▶ **Exercise**: Would you transcribe each entry precisely as it stands, setting aside any images?

Excerpts from a dataset
########################################

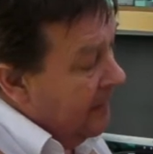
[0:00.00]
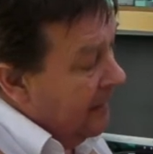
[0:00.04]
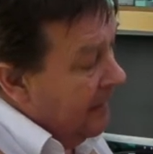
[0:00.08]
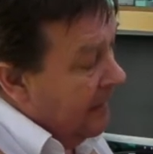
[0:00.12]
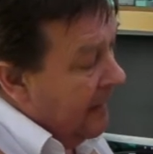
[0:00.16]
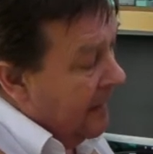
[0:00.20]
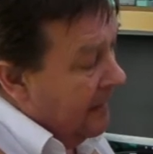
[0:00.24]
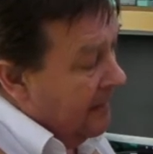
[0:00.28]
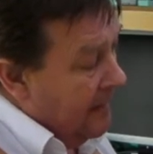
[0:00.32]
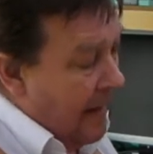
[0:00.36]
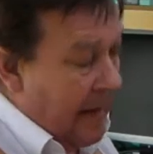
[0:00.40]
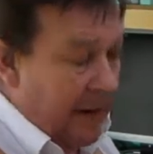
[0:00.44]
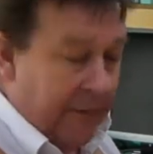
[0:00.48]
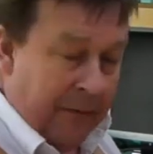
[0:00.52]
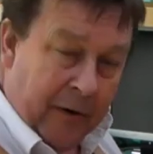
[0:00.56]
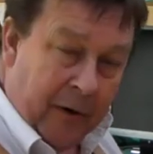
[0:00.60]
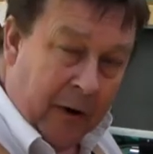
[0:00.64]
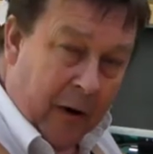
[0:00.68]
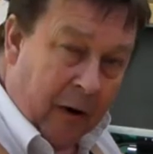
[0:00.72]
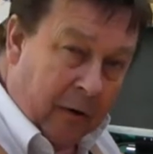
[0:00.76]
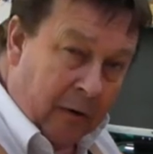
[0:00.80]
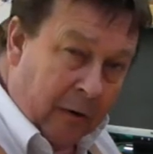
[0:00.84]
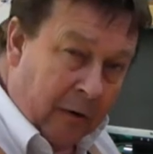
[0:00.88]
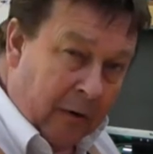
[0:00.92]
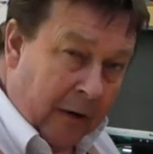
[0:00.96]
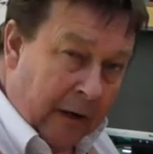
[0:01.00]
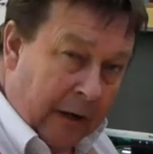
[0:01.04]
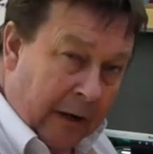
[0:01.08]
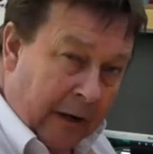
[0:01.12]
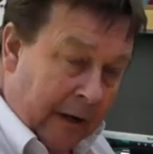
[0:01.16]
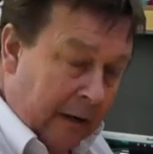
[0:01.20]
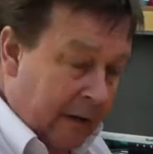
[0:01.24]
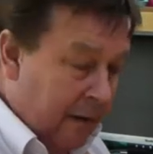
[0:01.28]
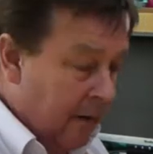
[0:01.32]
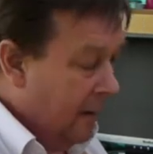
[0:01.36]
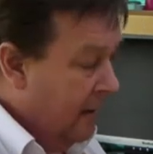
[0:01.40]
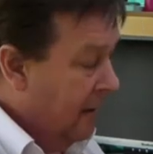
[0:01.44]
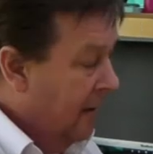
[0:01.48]
Now David Hockney,
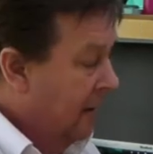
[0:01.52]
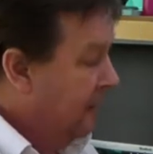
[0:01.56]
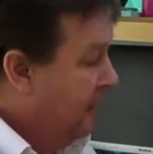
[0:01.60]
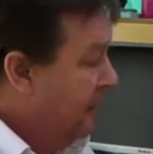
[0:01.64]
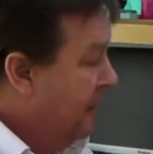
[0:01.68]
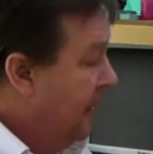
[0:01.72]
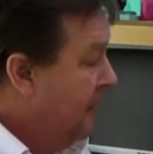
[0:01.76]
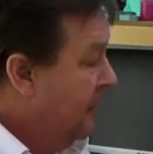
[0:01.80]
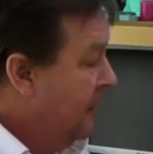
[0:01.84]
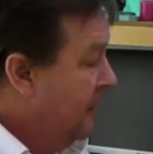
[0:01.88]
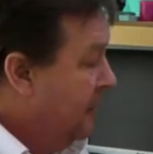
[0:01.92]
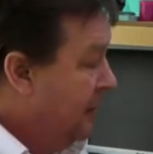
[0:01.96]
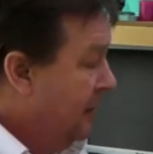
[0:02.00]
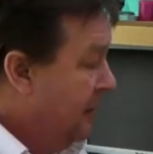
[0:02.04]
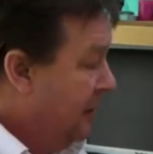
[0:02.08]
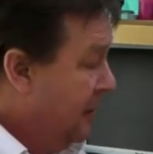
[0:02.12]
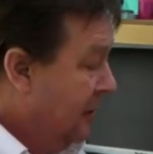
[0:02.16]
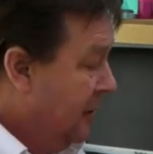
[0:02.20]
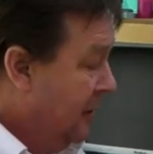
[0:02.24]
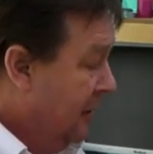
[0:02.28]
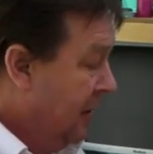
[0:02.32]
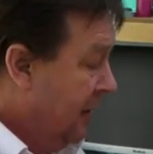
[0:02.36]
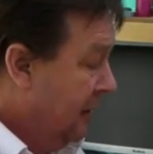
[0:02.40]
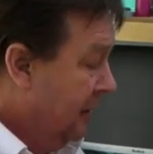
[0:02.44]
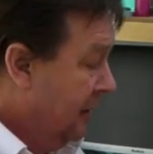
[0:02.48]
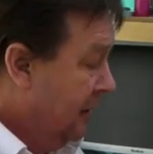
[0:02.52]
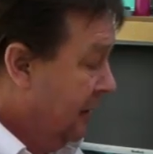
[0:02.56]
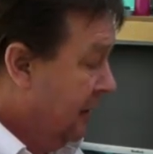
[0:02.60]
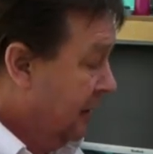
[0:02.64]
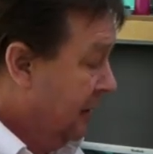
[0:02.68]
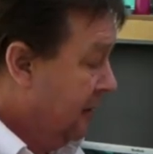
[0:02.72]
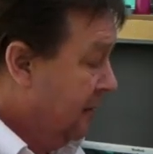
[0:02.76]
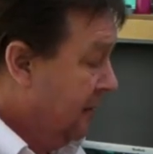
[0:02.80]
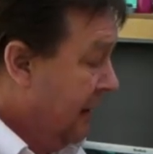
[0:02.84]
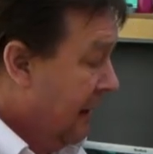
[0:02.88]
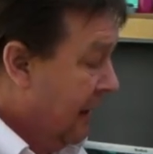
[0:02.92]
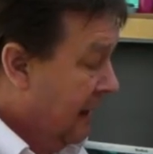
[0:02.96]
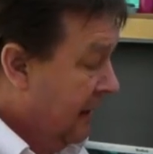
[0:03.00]
a famous British
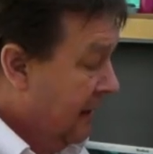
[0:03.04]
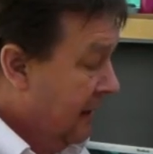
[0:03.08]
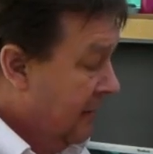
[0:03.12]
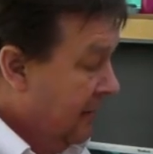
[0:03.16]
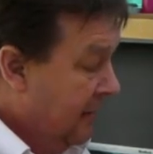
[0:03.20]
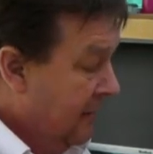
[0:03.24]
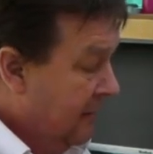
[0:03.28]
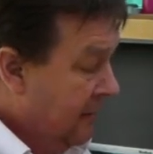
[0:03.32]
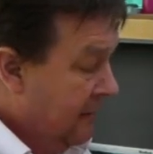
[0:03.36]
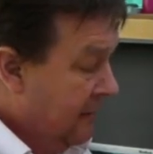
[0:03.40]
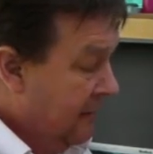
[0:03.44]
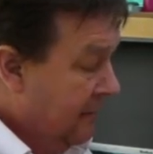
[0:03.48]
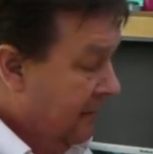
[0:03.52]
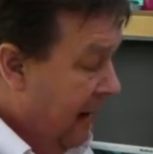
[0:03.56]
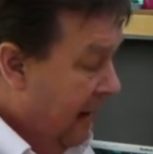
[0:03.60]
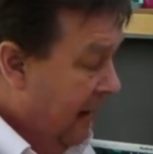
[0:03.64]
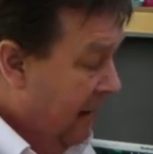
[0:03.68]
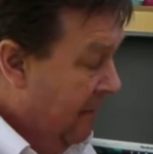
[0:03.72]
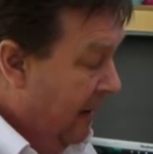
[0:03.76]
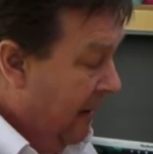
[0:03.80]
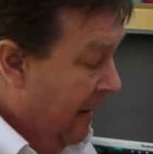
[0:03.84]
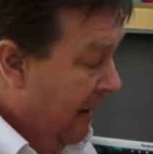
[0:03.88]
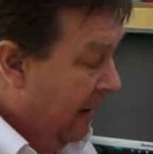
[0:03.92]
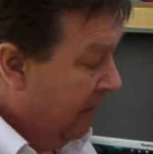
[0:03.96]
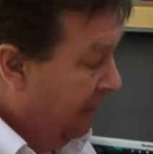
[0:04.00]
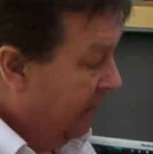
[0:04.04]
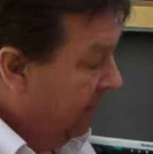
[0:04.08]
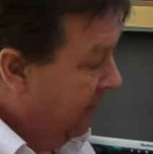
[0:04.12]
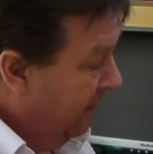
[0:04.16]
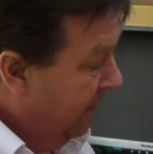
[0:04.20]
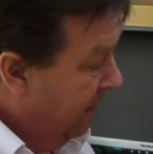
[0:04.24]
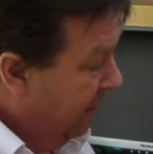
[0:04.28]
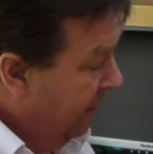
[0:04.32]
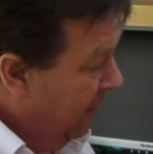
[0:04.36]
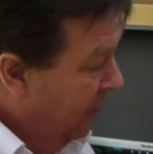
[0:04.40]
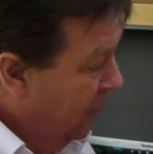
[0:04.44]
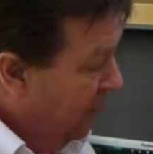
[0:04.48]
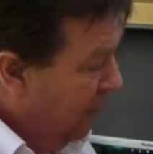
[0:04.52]
artist, reckons that around about
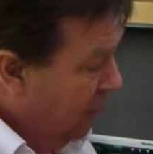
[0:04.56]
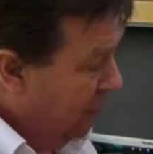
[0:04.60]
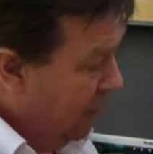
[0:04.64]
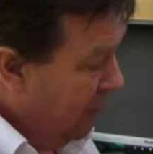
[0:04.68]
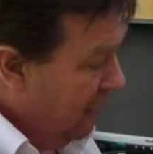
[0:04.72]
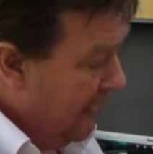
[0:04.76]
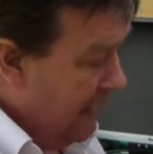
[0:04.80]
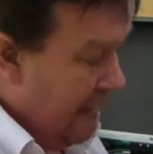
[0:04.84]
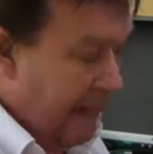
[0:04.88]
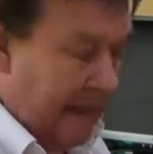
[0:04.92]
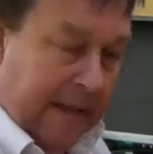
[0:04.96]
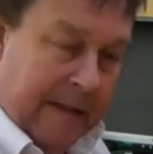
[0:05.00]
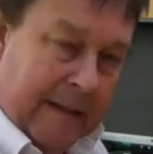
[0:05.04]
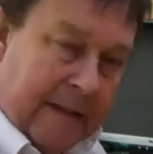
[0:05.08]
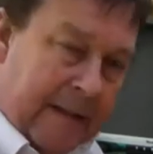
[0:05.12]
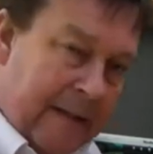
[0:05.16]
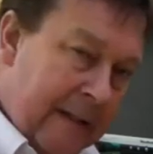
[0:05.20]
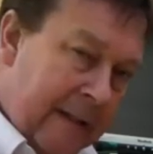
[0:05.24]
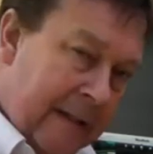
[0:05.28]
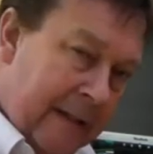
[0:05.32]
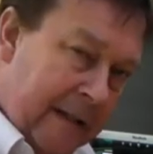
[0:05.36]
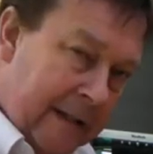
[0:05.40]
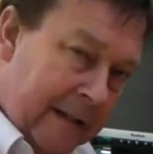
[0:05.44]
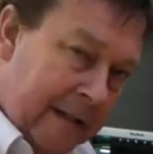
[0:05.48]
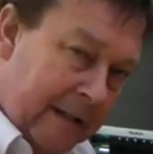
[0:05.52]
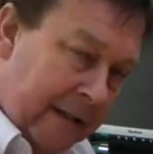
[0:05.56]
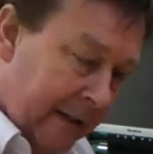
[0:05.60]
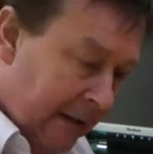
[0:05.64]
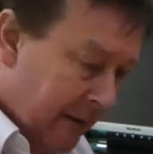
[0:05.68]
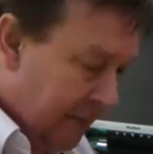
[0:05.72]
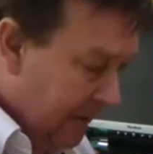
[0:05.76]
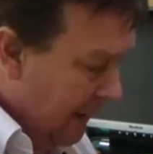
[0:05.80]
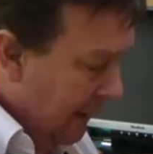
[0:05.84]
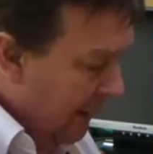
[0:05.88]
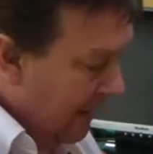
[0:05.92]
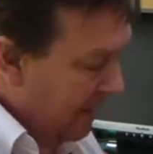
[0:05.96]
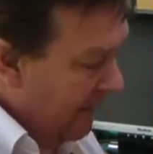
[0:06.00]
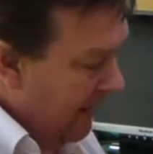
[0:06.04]
1430 or
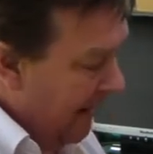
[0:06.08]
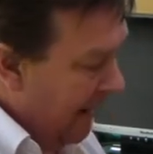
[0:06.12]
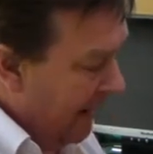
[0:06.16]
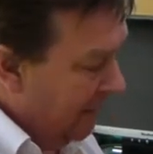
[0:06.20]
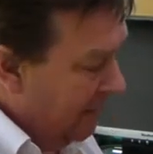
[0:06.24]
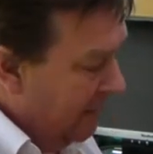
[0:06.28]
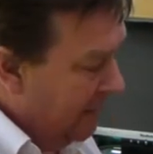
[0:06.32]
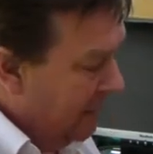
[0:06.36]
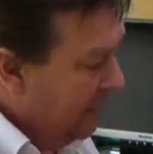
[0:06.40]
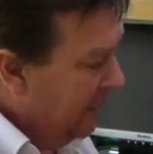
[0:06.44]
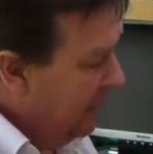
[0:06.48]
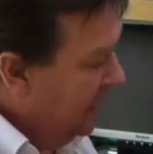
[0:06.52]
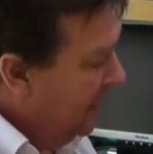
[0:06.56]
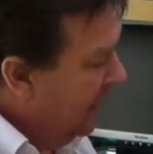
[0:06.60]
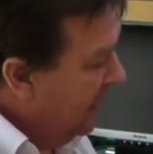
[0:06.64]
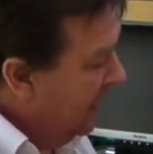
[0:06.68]
thereabouts,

########################################

▶ **Response below**:
[0:00.00]
[0:00.04]
[0:00.08]
[0:00.12]
[0:00.16]
[0:00.20]
[0:00.24]
[0:00.28]
[0:00.32]
[0:00.36]
[0:00.40]
[0:00.44]
[0:00.48]
[0:00.52]
[0:00.56]
[0:00.60]
[0:00.64]
[0:00.68]
[0:00.72]
[0:00.76]
[0:00.80]
[0:00.84]
[0:00.88]
[0:00.92]
[0:00.96]
[0:01.00]
[0:01.04]
[0:01.08]
[0:01.12]
[0:01.16]
[0:01.20]
[0:01.24]
[0:01.28]
[0:01.32]
[0:01.36]
[0:01.40]
[0:01.44]
[0:01.48]
Now David Hockney,
[0:01.52]
[0:01.56]
[0:01.60]
[0:01.64]
[0:01.68]
[0:01.72]
[0:01.76]
[0:01.80]
[0:01.84]
[0:01.88]
[0:01.92]
[0:01.96]
[0:02.00]
[0:02.04]
[0:02.08]
[0:02.12]
[0:02.16]
[0:02.20]
[0:02.24]
[0:02.28]
[0:02.32]
[0:02.36]
[0:02.40]
[0:02.44]
[0:02.48]
[0:02.52]
[0:02.56]
[0:02.60]
[0:02.64]
[0:02.68]
[0:02.72]
[0:02.76]
[0:02.80]
[0:02.84]
[0:02.88]
[0:02.92]
[0:02.96]
[0:03.00]
a famous British
[0:03.04]
[0:03.08]
[0:03.12]
[0:03.16]
[0:03.20]
[0:03.24]
[0:03.28]
[0:03.32]
[0:03.36]
[0:03.40]
[0:03.44]
[0:03.48]
[0:03.52]
[0:03.56]
[0:03.60]
[0:03.64]
[0:03.68]
[0:03.72]
[0:03.76]
[0:03.80]
[0:03.84]
[0:03.88]
[0:03.92]
[0:03.96]
[0:04.00]
[0:04.04]
[0:04.08]
[0:04.12]
[0:04.16]
[0:04.20]
[0:04.24]
[0:04.28]
[0:04.32]
[0:04.36]
[0:04.40]
[0:04.44]
[0:04.48]
[0:04.52]
artist, reckons that around about
[0:04.56]
[0:04.60]
[0:04.64]
[0:04.68]
[0:04.72]
[0:04.76]
[0:04.80]
[0:04.84]
[0:04.88]
[0:04.92]
[0:04.96]
[0:05.00]
[0:05.04]
[0:05.08]
[0:05.12]
[0:05.16]
[0:05.20]
[0:05.24]
[0:05.28]
[0:05.32]
[0:05.36]
[0:05.40]
[0:05.44]
[0:05.48]
[0:05.52]
[0:05.56]
[0:05.60]
[0:05.64]
[0:05.68]
[0:05.72]
[0:05.76]
[0:05.80]
[0:05.84]
[0:05.88]
[0:05.92]
[0:05.96]
[0:06.00]
[0:06.04]
1430 or
[0:06.08]
[0:06.12]
[0:06.16]
[0:06.20]
[0:06.24]
[0:06.28]
[0:06.32]
[0:06.36]
[0:06.40]
[0:06.44]
[0:06.48]
[0:06.52]
[0:06.56]
[0:06.60]
[0:06.64]
[0:06.68]
thereabouts,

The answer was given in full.